The raid, which was postponed until a moonless night would give the military an advantage, resulted in the deaths of numerous civilians, including women and children. The military claims it was a success in terms of gathering valuable intelligence about terrorism.

Pentagon spokesman Jeff Davis, a captain in the Navy, told The Washington Post that "this was an operation that for reasons of the calendar had a date when it was most optimally conducted.
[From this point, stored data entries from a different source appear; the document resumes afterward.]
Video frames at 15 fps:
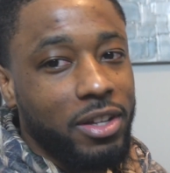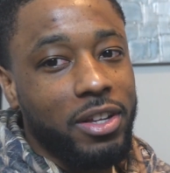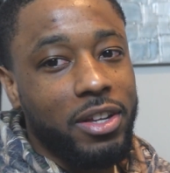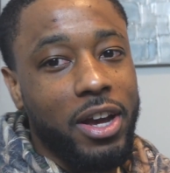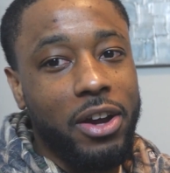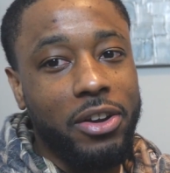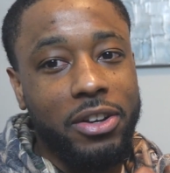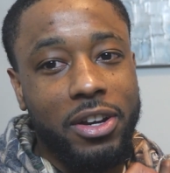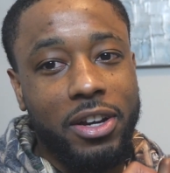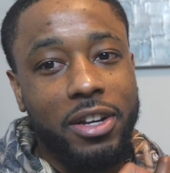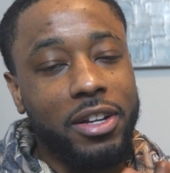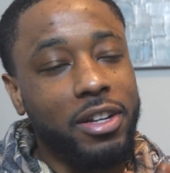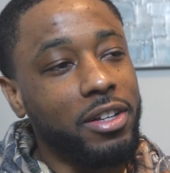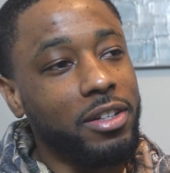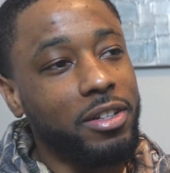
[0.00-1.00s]
How you
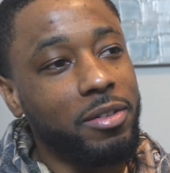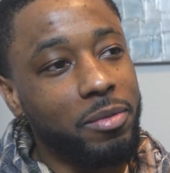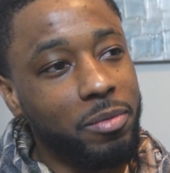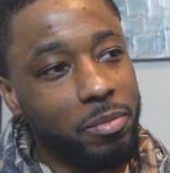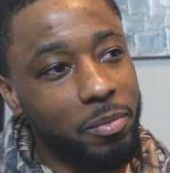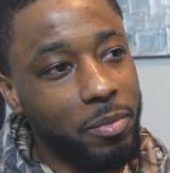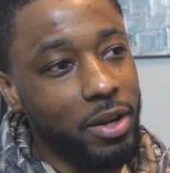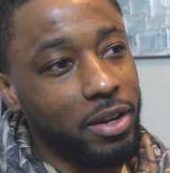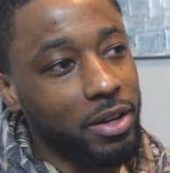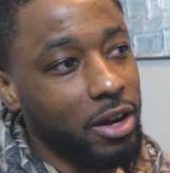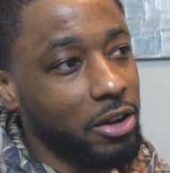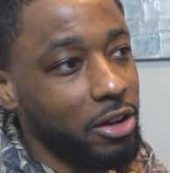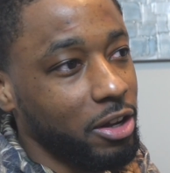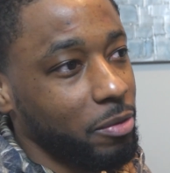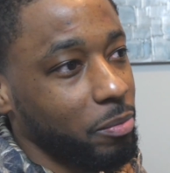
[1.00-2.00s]
gonna
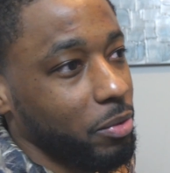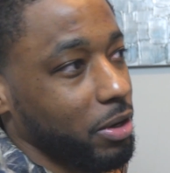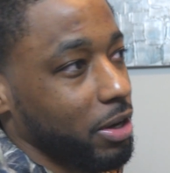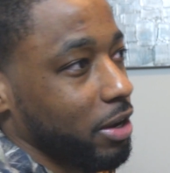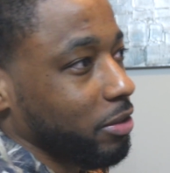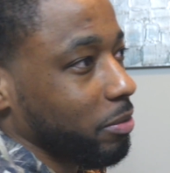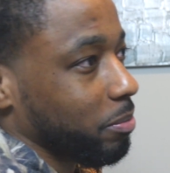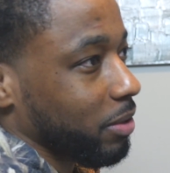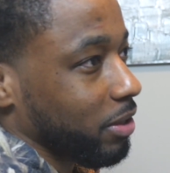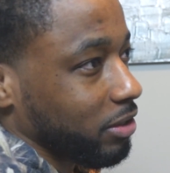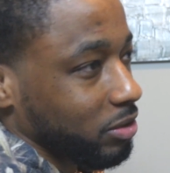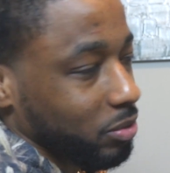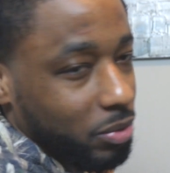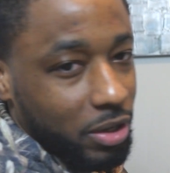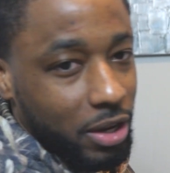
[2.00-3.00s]
bring out the
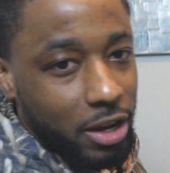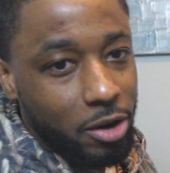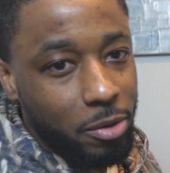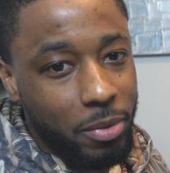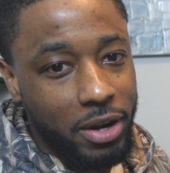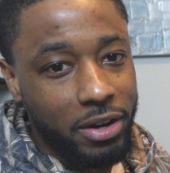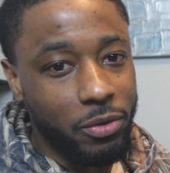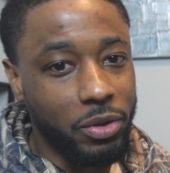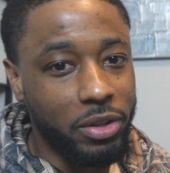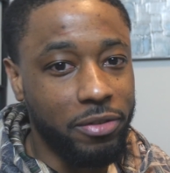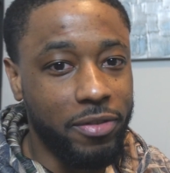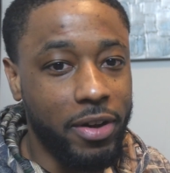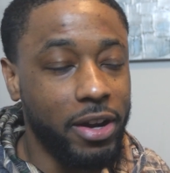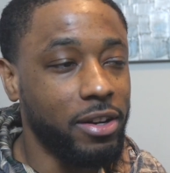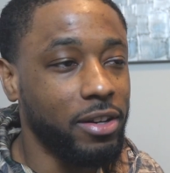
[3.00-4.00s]
beast when ain't nobody really
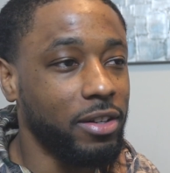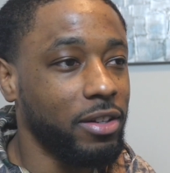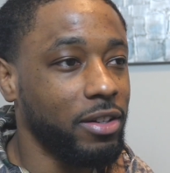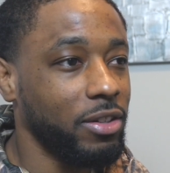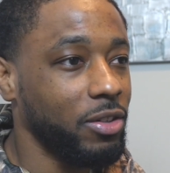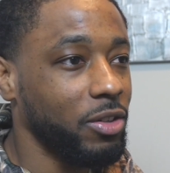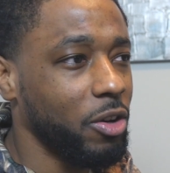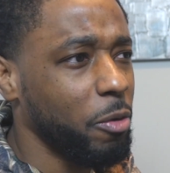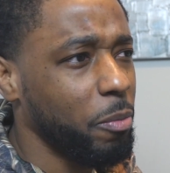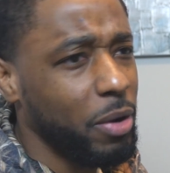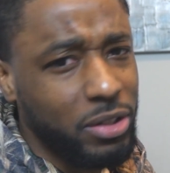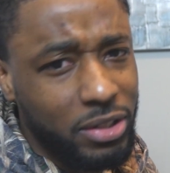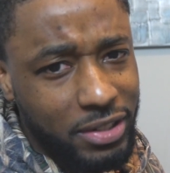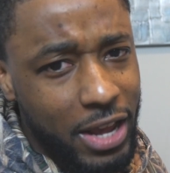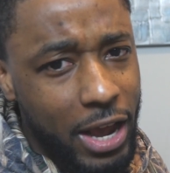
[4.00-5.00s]
fighting? But
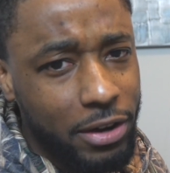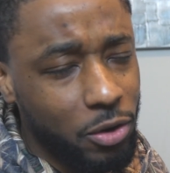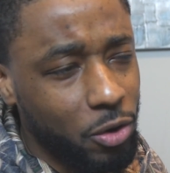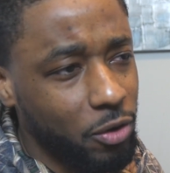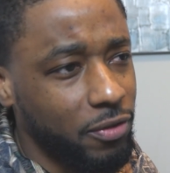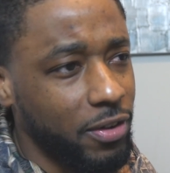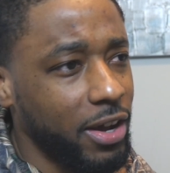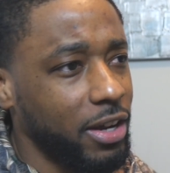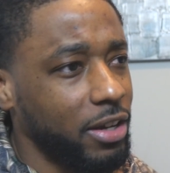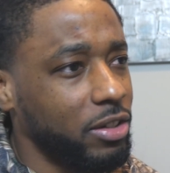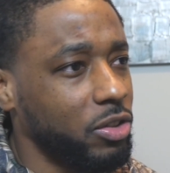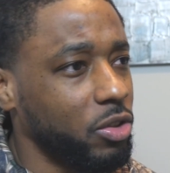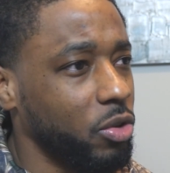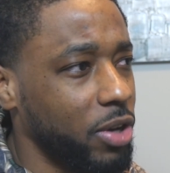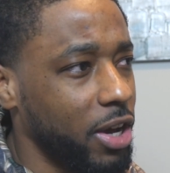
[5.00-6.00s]
it's a tactical fight,
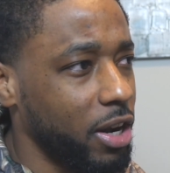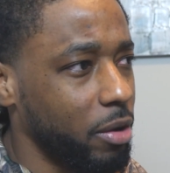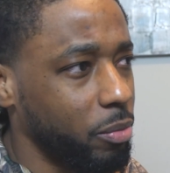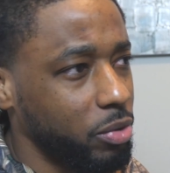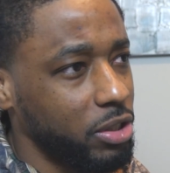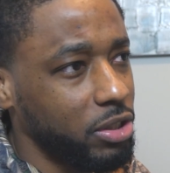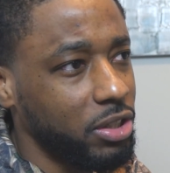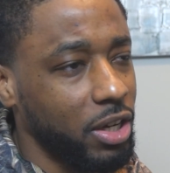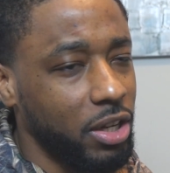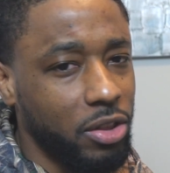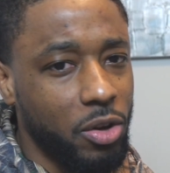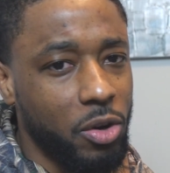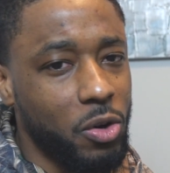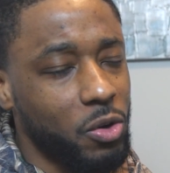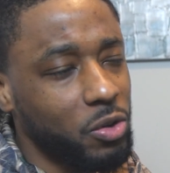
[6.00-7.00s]
so you gotta appreciate
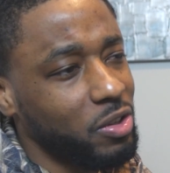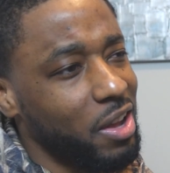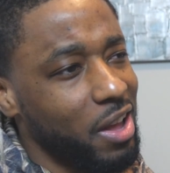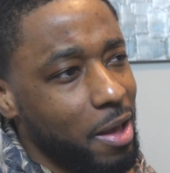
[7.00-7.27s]
those.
That date happened to fall after January 20th, and that’s when we sought the authority for and received the authority for proceeding with it." He also denounced claims by The New York Times that the mission had been compromised, saying, "we have nothing to suggest that this was compromised."

By Matthew Rozsa

Matthew Rozsa is a professional writer whose work has appeared in multiple national media outlets since 2012 and exclusively at Salon since 2016. His diverse interests are reflected in his interview, including: President Jimmy Carter (1977-1981), Israeli Prime Minister Ehud Barak (1999-2001), animal scientist and autism activist Temple Grandin, inventor Ernő Rubik, comedian Bill Burr ("F Is for Family"), novelist James Patterson ("The President's Daughter"), epidemiologist Monica Gandhi, theoretical cosmologist Janna Levin, voice actor Rob Paulsen ("Animaniacs"), mRNA vaccine pioneer Katalin Karikó, philosopher of science Vinciane Despret, actor George Takei ("Star Trek"), climatologist Michael E. Mann, Washington Gov. Jay Inslee (2013-present), dog cognition researcher Alexandra Horowitz, Libertarian presidential candidate Gary Johnson (2012, 2016), comedian and writer Larry Charles ("Seinfeld"), Democratic vice presidential nominee Joe Lieberman (2000), Ambassador Michael McFaul (2012-2014), economist Richard Wolff, director Kevin Greutert ("Saw VI"), model Liskula Cohen, actor Rodger Bumpass ("SpongeBob Squarepants"), Senator John Hickenlooper (2021-present), Senator Martin Heinrich (2013-present), Egyptologist Richard Parkinson, Rep. Eric Swalwell (2013-present), media entrepreneur Dan Abrams, actor R. J. Mitte ("Breaking Bad"), theoretical physicist Avi Loeb, biologist and genomics entrepreneur William Haseltine, comedian David Cross ("Scary Movie 2"), linguistics consultant Paul Frommer ("Avatar"), Maryland Gov. Martin O'Malley (2007-2015), computer engineer and Internet co-inventor Leonard Kleinrock and right-wing insurrectionist Roger Stone.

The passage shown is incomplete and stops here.